What you have to do:
Retype nothing except the lines below from the one with "[00:00:03.00 to 00:00:03.80]" through the one with "[00:00:00.80]", exactly, with images left out.

Saved data entries:
☆ ☆ ☆ ☆ ☆ ☆ ☆
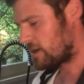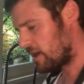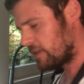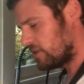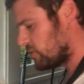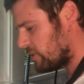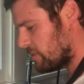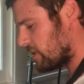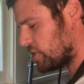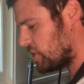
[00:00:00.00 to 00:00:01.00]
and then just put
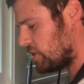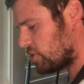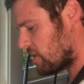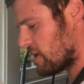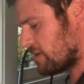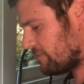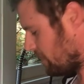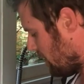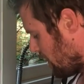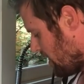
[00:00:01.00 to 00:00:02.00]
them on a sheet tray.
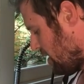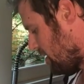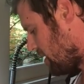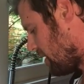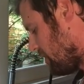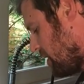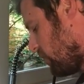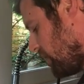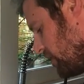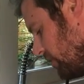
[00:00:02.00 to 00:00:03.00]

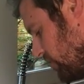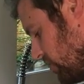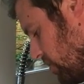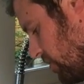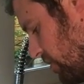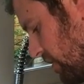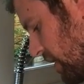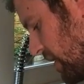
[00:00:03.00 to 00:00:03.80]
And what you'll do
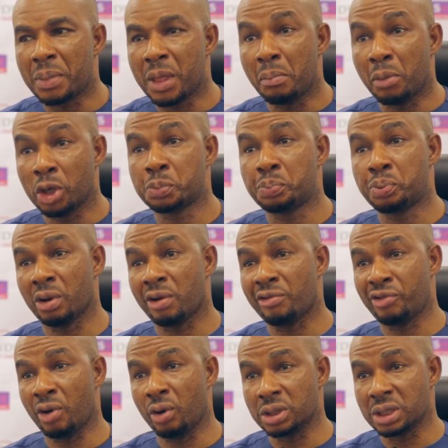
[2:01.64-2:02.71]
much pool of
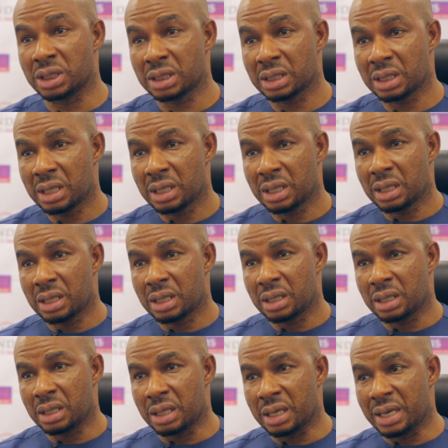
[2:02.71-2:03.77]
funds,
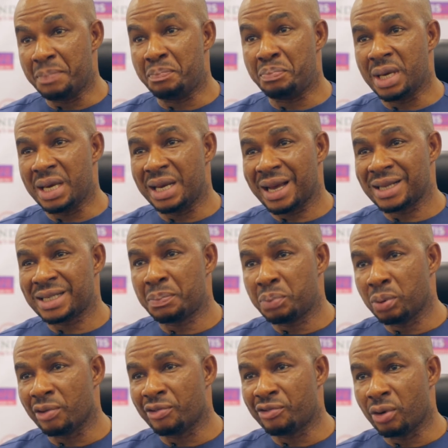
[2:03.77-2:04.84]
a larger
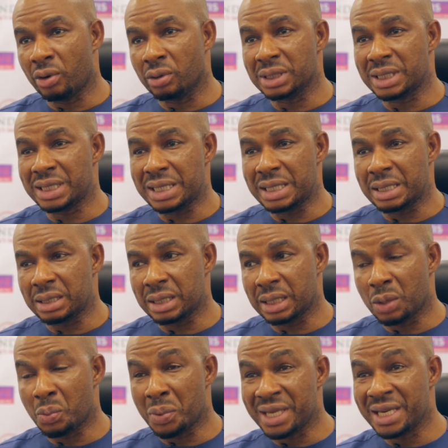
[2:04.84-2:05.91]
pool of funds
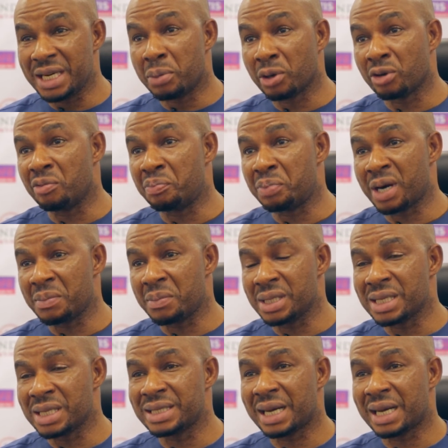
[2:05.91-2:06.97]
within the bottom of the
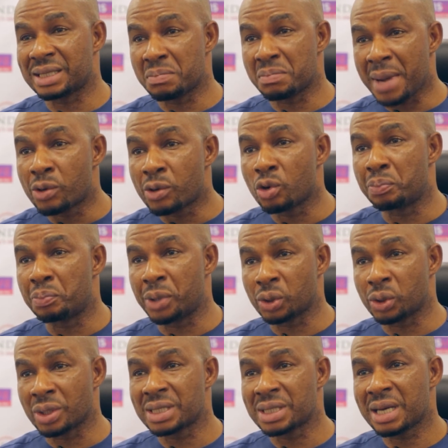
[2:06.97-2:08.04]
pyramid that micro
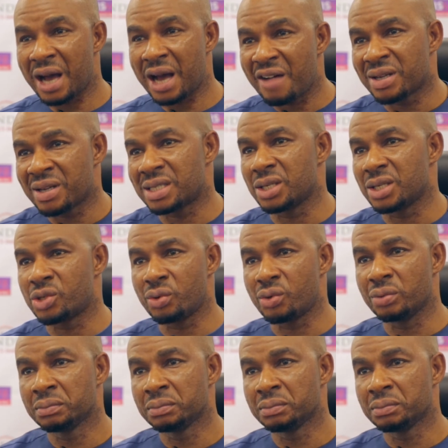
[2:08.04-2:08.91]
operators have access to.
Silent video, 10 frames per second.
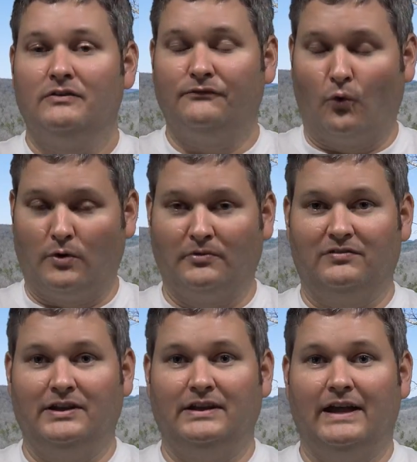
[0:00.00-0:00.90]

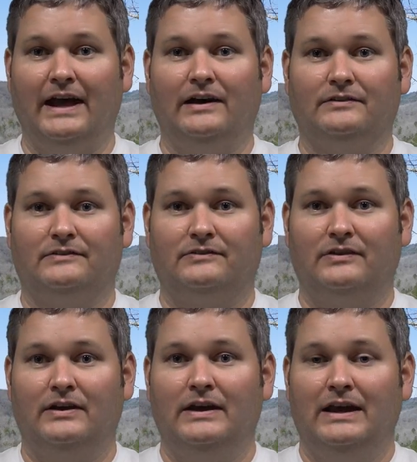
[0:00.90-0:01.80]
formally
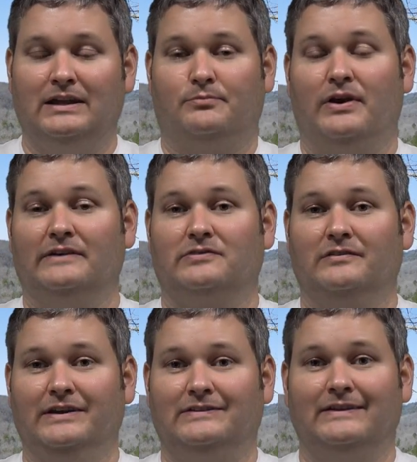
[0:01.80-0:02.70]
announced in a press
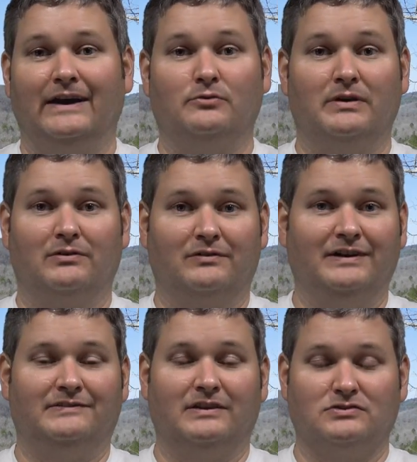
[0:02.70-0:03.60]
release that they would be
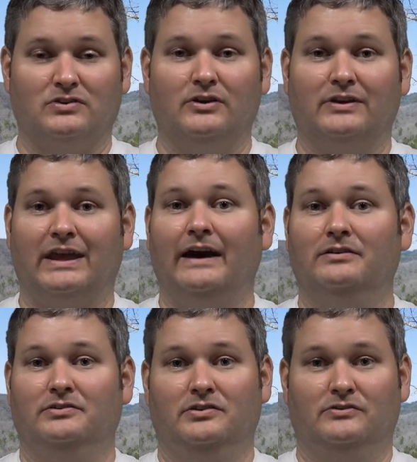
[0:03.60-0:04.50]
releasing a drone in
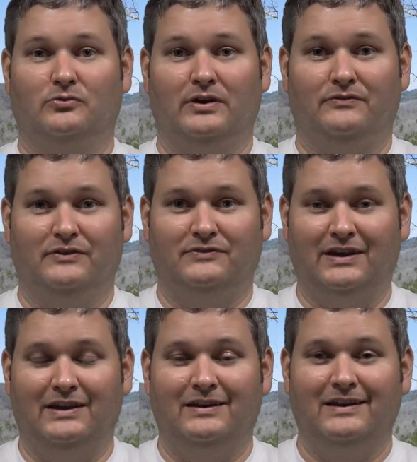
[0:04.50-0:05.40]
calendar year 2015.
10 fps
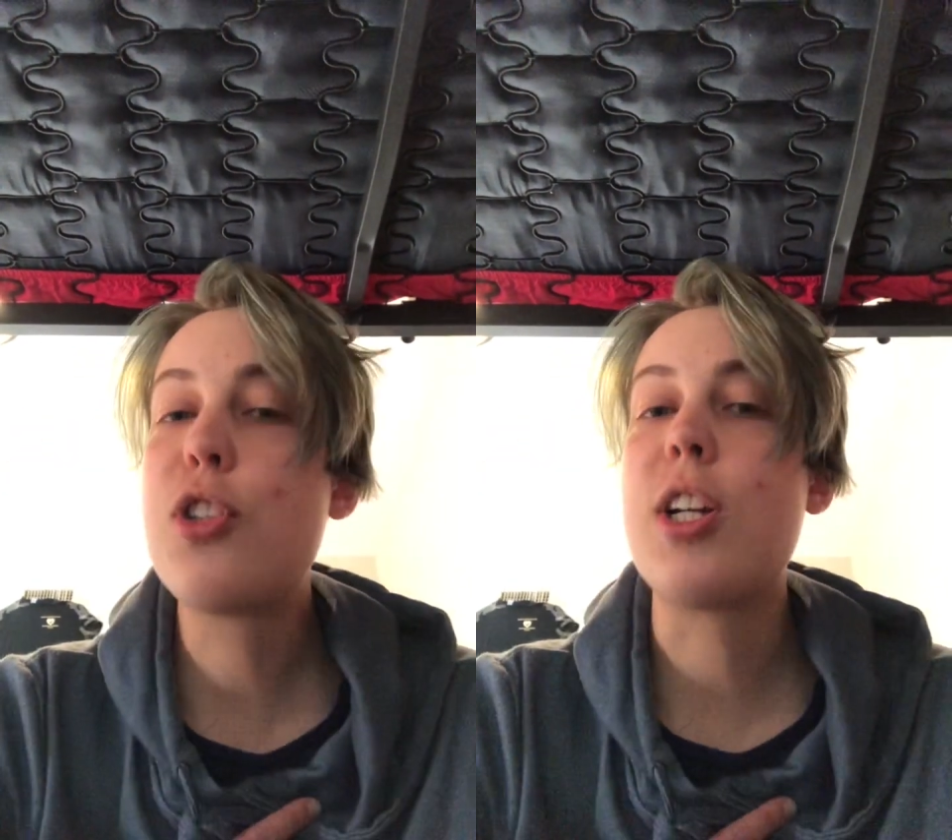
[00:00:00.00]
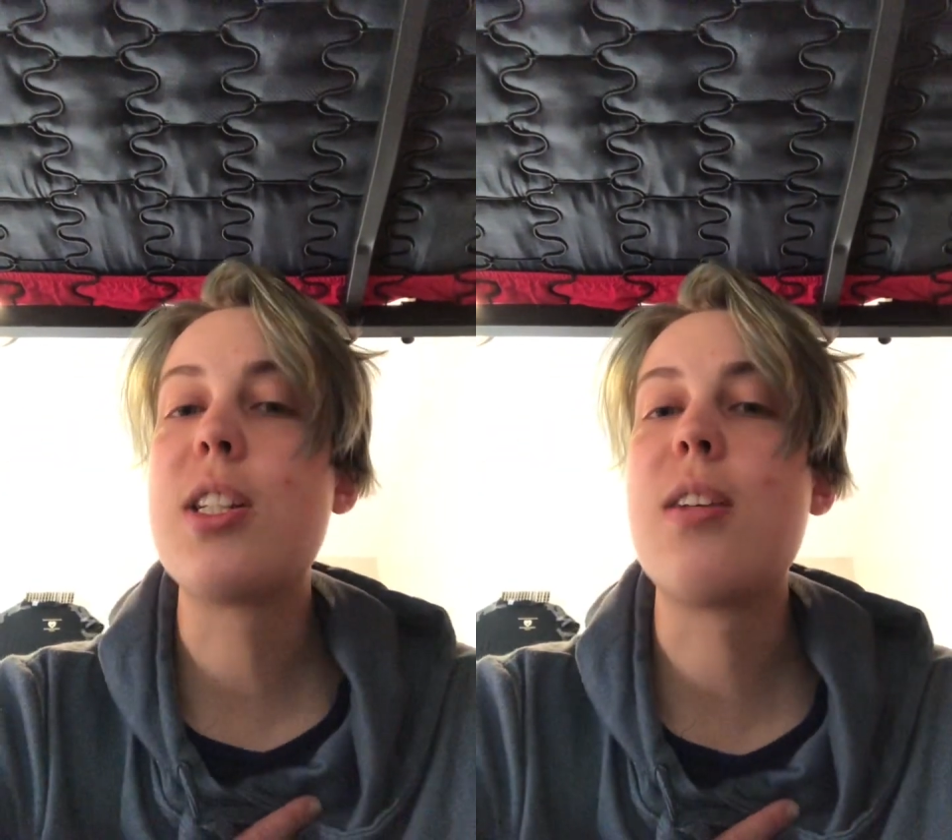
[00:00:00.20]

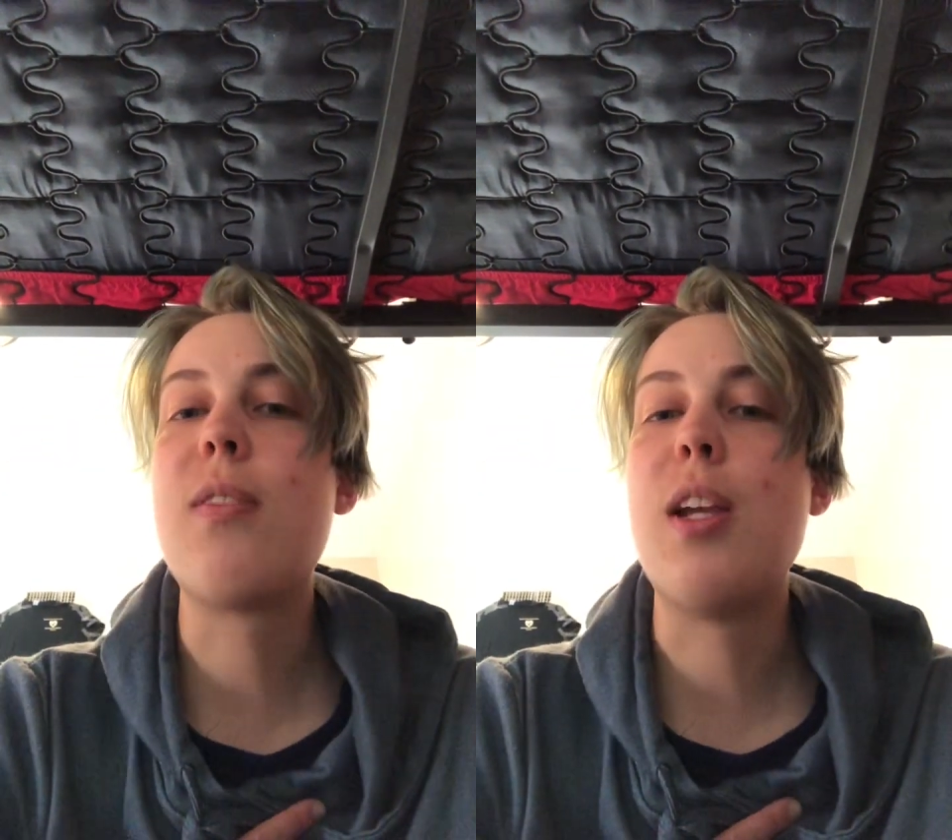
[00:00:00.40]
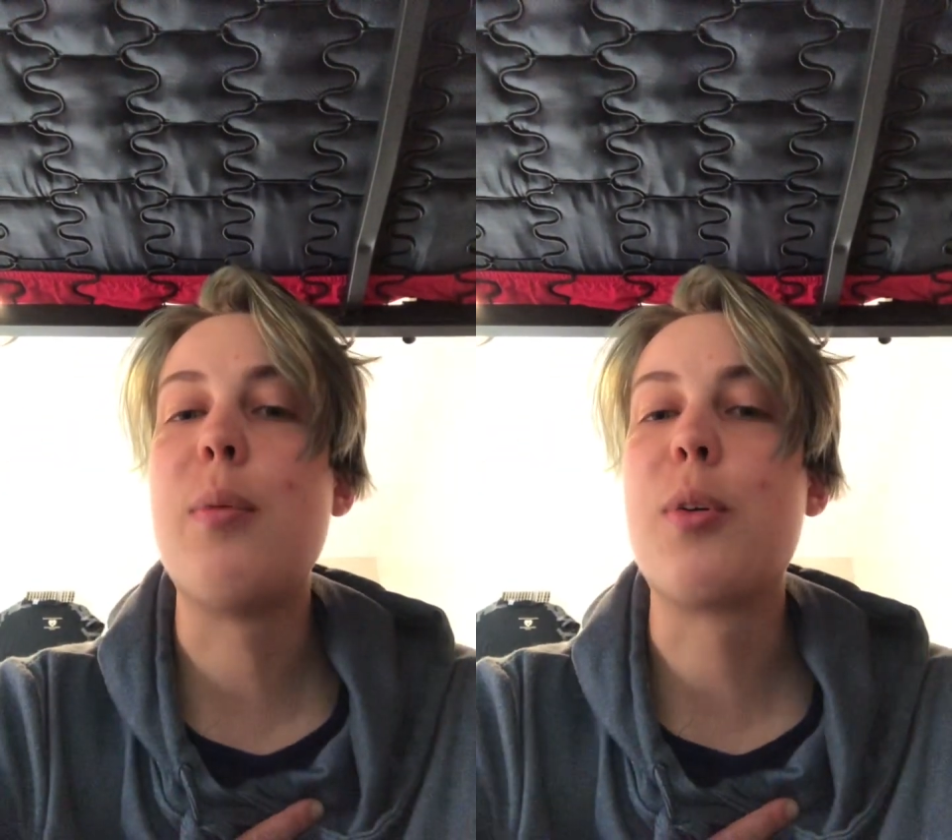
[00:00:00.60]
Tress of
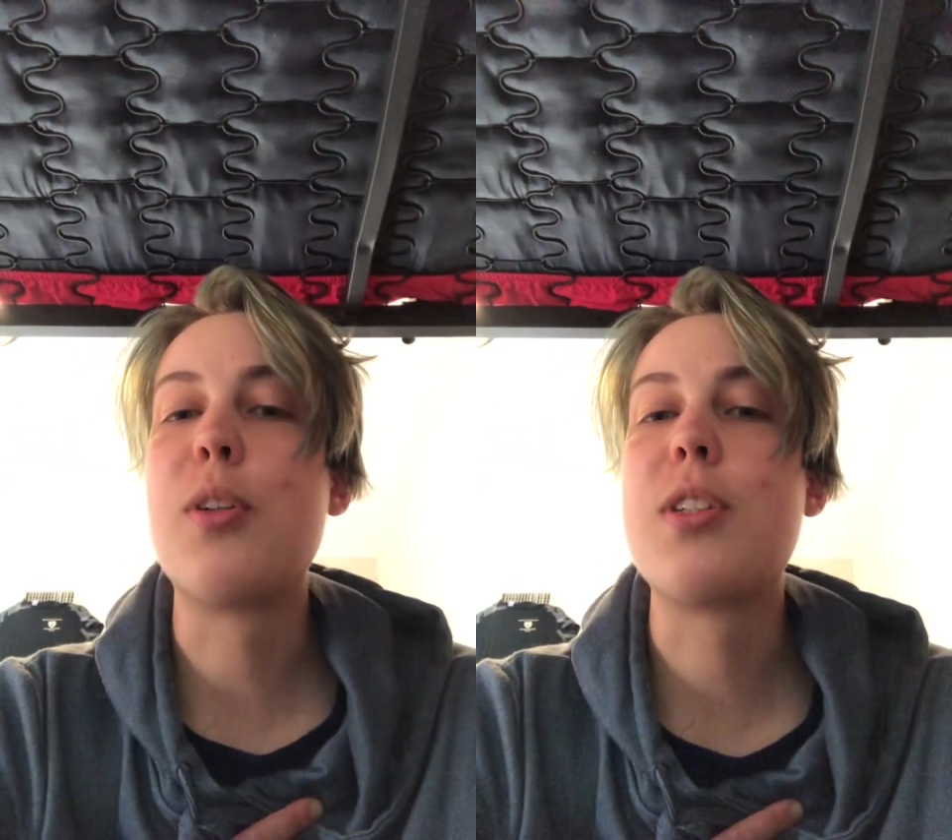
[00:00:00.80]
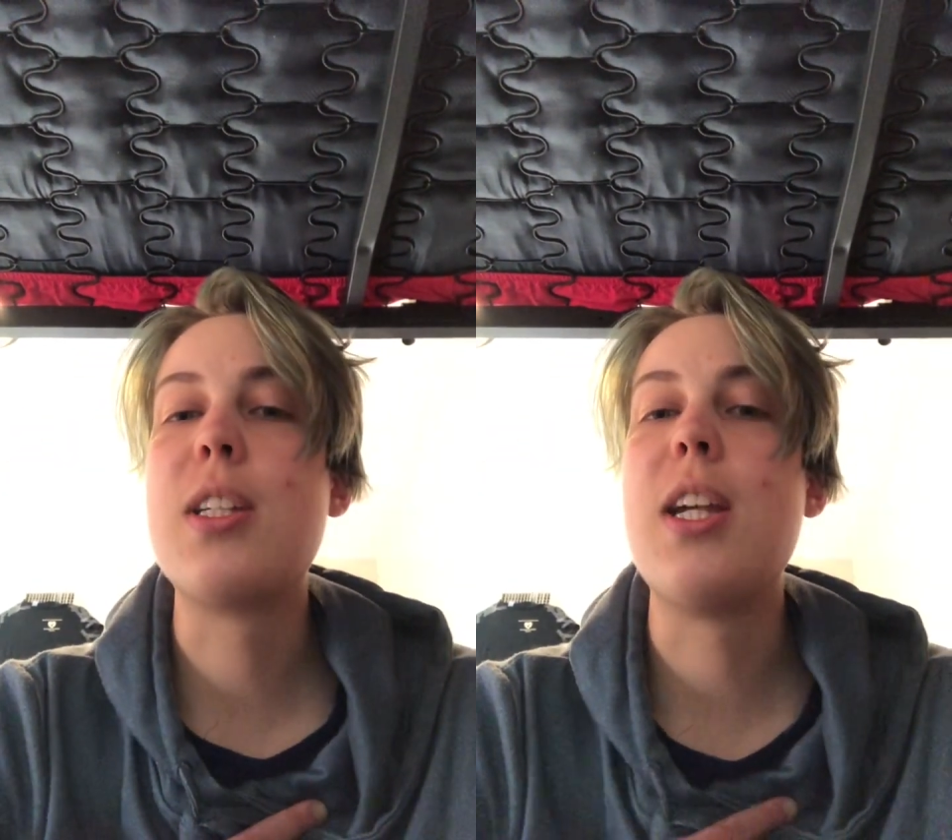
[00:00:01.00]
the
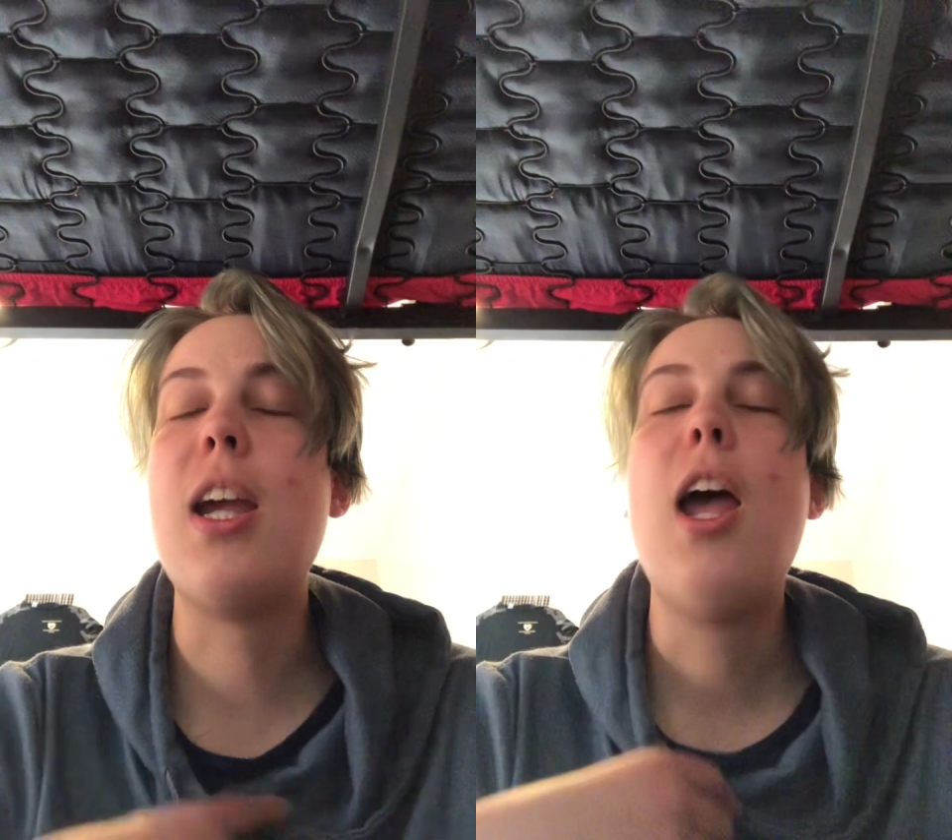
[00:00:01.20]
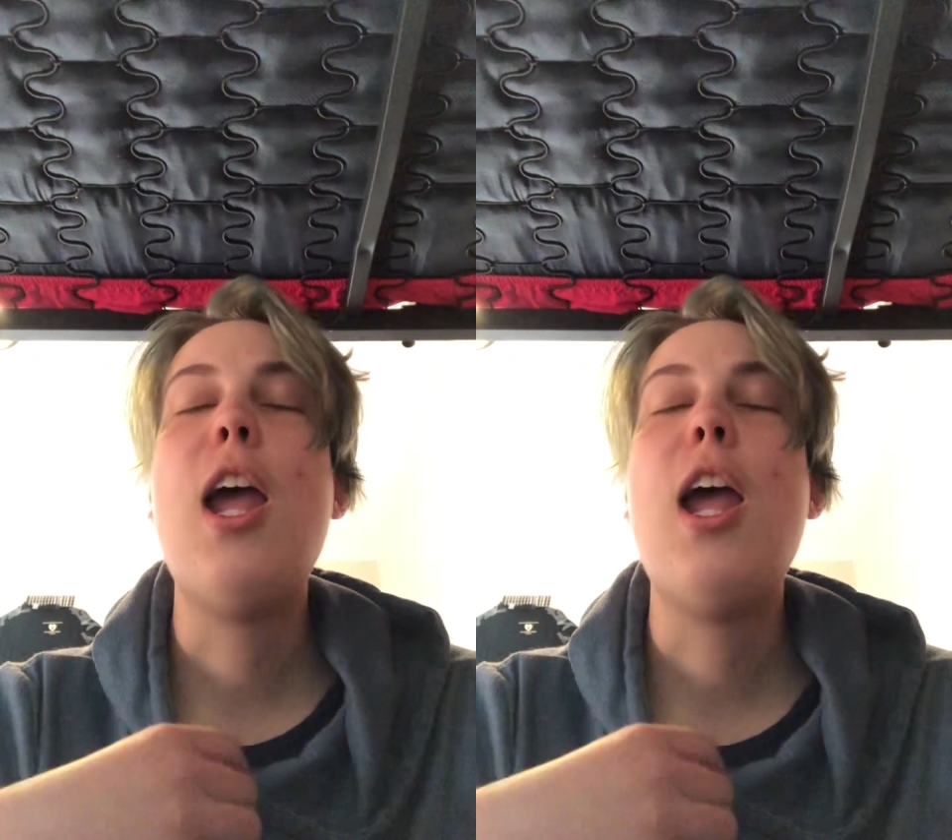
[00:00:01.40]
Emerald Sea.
☆ ☆ ☆ ☆ ☆ ☆ ☆
Reply to the exercise:
[00:00:03.00 to 00:00:03.80]
And what you'll do
[2:01.64-2:02.71]
much pool of
[2:02.71-2:03.77]
funds,
[2:03.77-2:04.84]
a larger
[2:04.84-2:05.91]
pool of funds
[2:05.91-2:06.97]
within the bottom of the
[2:06.97-2:08.04]
pyramid that micro
[2:08.04-2:08.91]
operators have access to.
Silent video, 10 frames per second.
[0:00.00-0:00.90]

[0:00.90-0:01.80]
formally
[0:01.80-0:02.70]
announced in a press
[0:02.70-0:03.60]
release that they would be
[0:03.60-0:04.50]
releasing a drone in
[0:04.50-0:05.40]
calendar year 2015.
10 fps
[00:00:00.00]
[00:00:00.20]

[00:00:00.40]
[00:00:00.60]
Tress of
[00:00:00.80]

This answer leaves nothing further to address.